Classes

Tap

Tap Dance has always held a special place in the hearts of Just Dance Academy.  When we built the studio, we had Tap Dance in mind by installing our specialized Marley Dance Floor, which aids in both the training, the audible pleasantry of this Broadway dazzling dance.  Heather Walts has extensive Tap Dancing experience in both Studio Instruction and Theatre Performances over many years.   Our Tap Dance lessons are available from beginner to advanced skill levels.

What Is Tap Dance?

Tap Dancing can be either be done with music, and follow the beats provided or without musical accompaniment as an acapella.  It is an exciting dance performed while wearing special dance shoes adorned with metal plating on the toe and heel.   When the dancer(s) move perform a series of toe-heel, toe-toe, or heel-heel point movements the resulting sound creates an exciting musical rhythm, and produces a harmony between the dancers visual movements and musical inclination.   Hoofers are tap dancers who dance primarily with their legs, making a louder, more grounded sound.  This kind of tap dancing, also called “rhythm tap”.  Rhythm Tap came primarily from cities or poor areas where dancers would adorn the bottoms of their shoes with bottle caps to produce musical synergy.   Today this is not the case, especially with such a wide variety of styles spreading throughout the world.  Steve Condos rose out of his humble beginnings in Pittsburgh, PA to become a master in rhythmic tap. His innovative style Common tap steps include such step combinations know as the shuffle, quick ball change, flap, flap heel, cramp-roll, buffalo, Maxi Ford, single and double pullbacks, wings, Cincinnati, the shim sham shimmy (also called the Lindy), Irish, Waltz Clog, the paddle and roll, the para-diddle, stomp, brushes, scuffs, and single and double toe punches, hot steps, heel clicks, single, double and triple time steps, riffs, over-the-tops, military time step, New Yorkers, and chugs. In advanced tap dancing, basic steps are often combined together to create new steps. Time Steps are widely used in tap and can vary in different areas.  These consist of a rhythm that is changed to make new time steps by adding or removing steps.
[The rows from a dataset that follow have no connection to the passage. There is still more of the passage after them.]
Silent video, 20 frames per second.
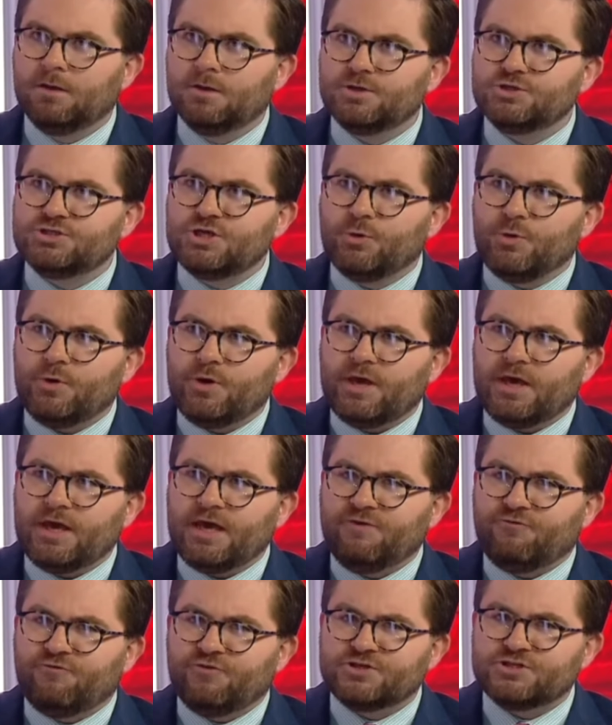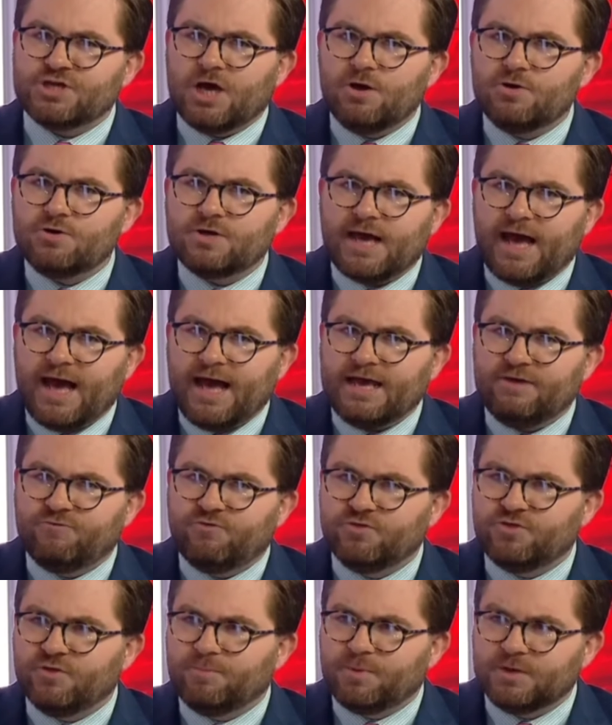So if it's okay
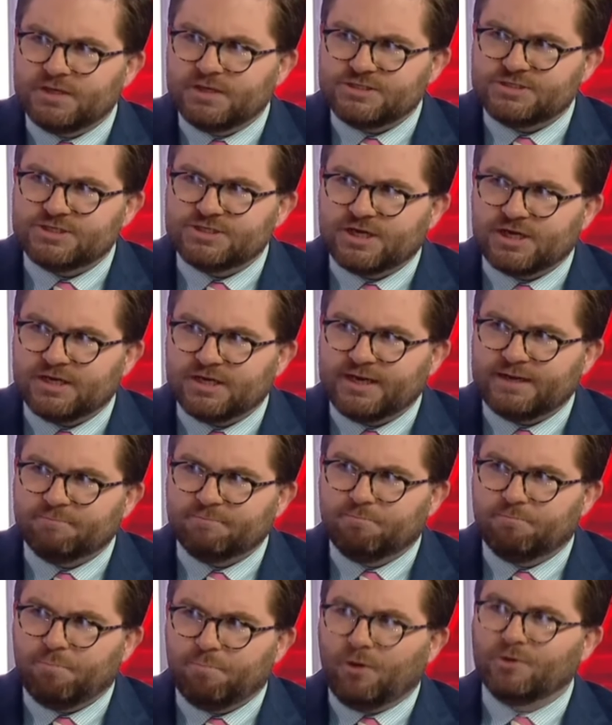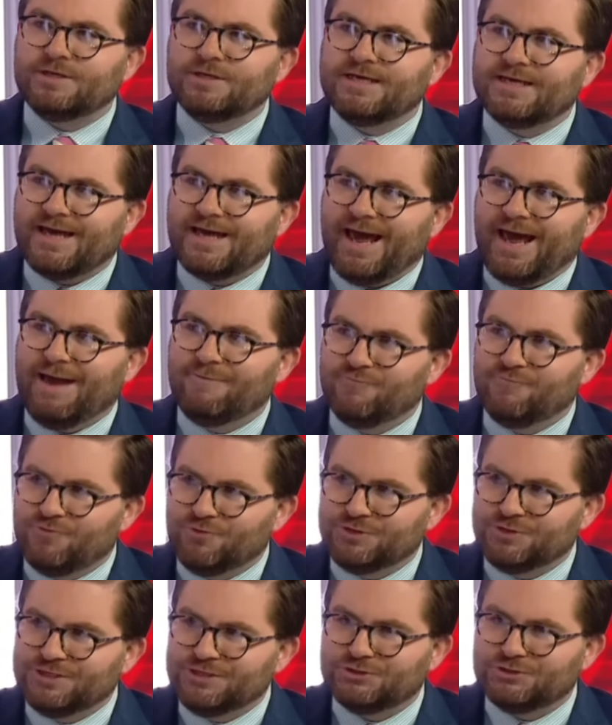for the police to collect body cam
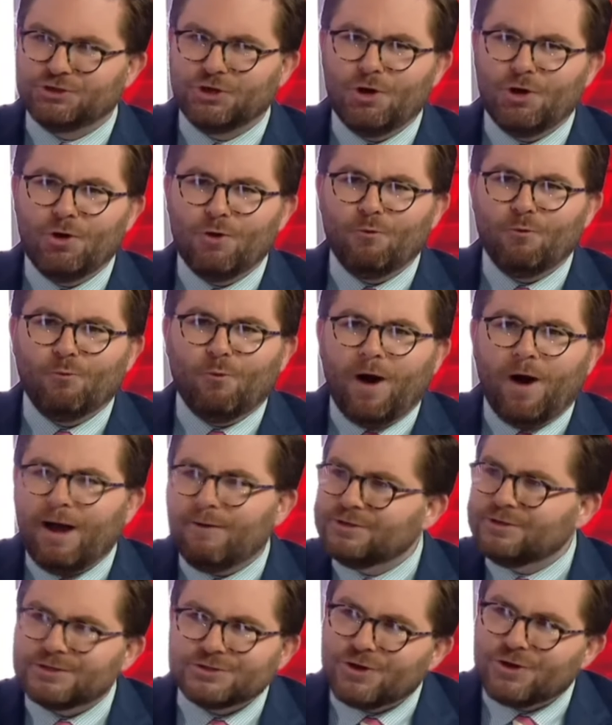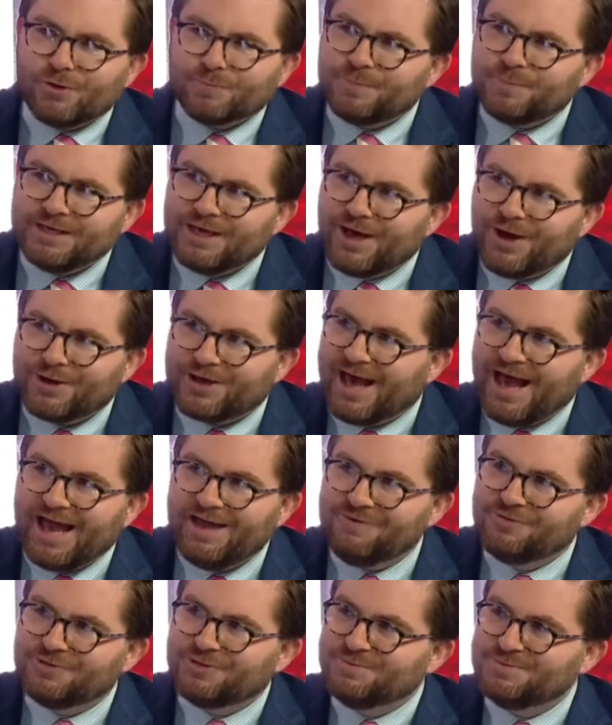footage, why would it not be
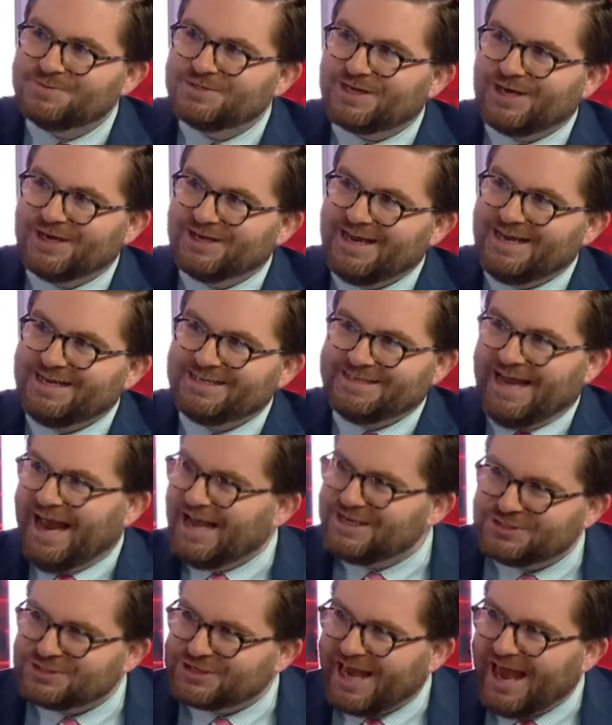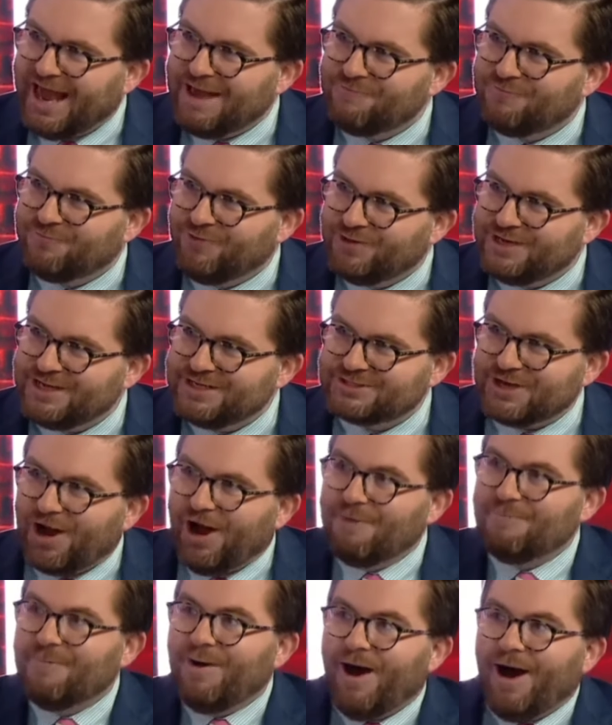okay for them to collect dash cam footage?
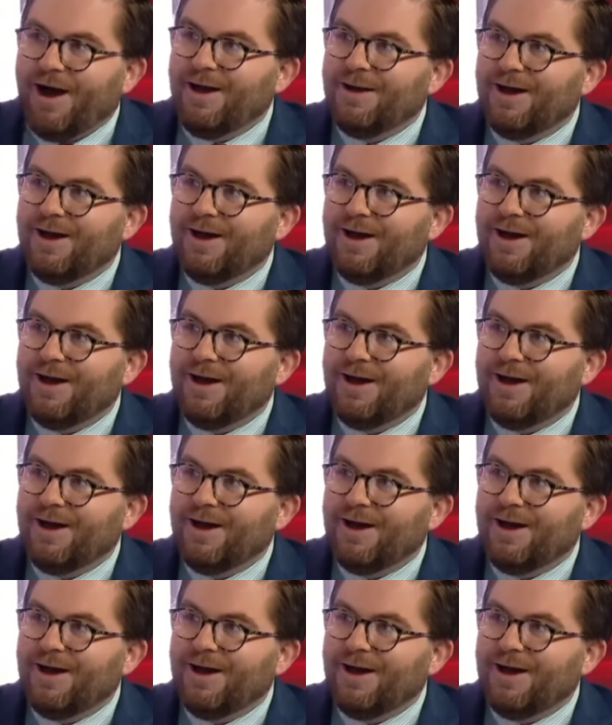I think the I...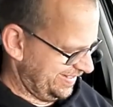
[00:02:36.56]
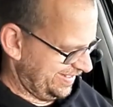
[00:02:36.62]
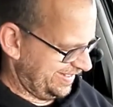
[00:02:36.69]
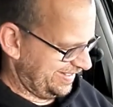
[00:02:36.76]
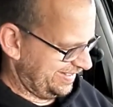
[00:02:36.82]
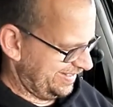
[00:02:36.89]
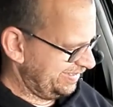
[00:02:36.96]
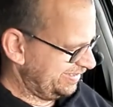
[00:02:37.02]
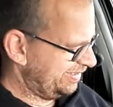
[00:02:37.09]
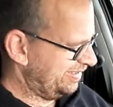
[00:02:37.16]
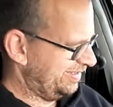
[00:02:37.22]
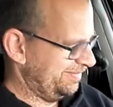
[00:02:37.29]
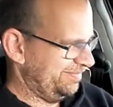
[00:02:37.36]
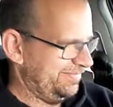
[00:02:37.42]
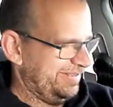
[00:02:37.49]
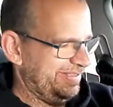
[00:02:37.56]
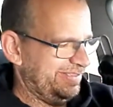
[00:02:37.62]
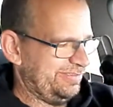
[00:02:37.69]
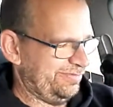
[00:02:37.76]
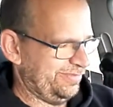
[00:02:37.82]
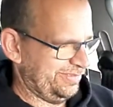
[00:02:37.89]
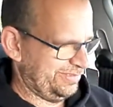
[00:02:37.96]
and this
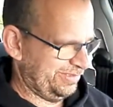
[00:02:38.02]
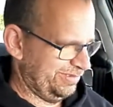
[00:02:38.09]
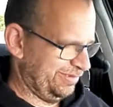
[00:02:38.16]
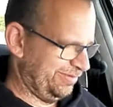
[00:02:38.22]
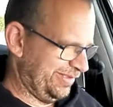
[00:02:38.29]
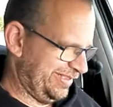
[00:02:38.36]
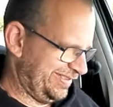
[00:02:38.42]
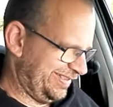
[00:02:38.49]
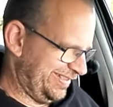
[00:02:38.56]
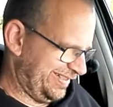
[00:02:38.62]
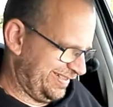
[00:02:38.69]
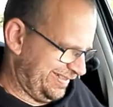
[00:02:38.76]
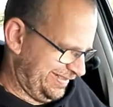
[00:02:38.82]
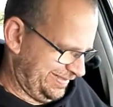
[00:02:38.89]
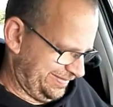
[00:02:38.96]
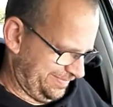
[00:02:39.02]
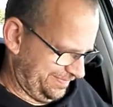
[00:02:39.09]
is for sure recycling.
Tap Dance In American Culture

Steve Condos  influenced the work of Gregory Hines, Savion Glover and Marshall Davis, Jr. The majority of hoofers, such as Sammy Davis, Jr., Savion Glover, Gregory Hines, and LaVaughn Robinson are African American men, although today the art form transcends racial and gender stereotypes.  Savion Glover is the best-known living hoofer, who helped bring tap dance into mainstream media by choreographing and dancing for the major motion picture “Happy Feet”, a film about a tap dancing penguin. Another well-known tap film is 1989′s “Tap”, starring the late Gregory Hines and many of the old-time hoofers.

Early tappers like Fred Astaire provided a more ballroom look to tap dancing, while Gene Kelly used his extensive ballet training to make tap dancing incorporate all the parts of the ballet. This style of tap led to what is today known as “Broadway style,” which is more mainstream in American culture. It often involves high heeled tap shoes and show music, and is usually the type of tap first taught to beginners. The best examples of this style are found in Broadway musicals such as “42nd Street”.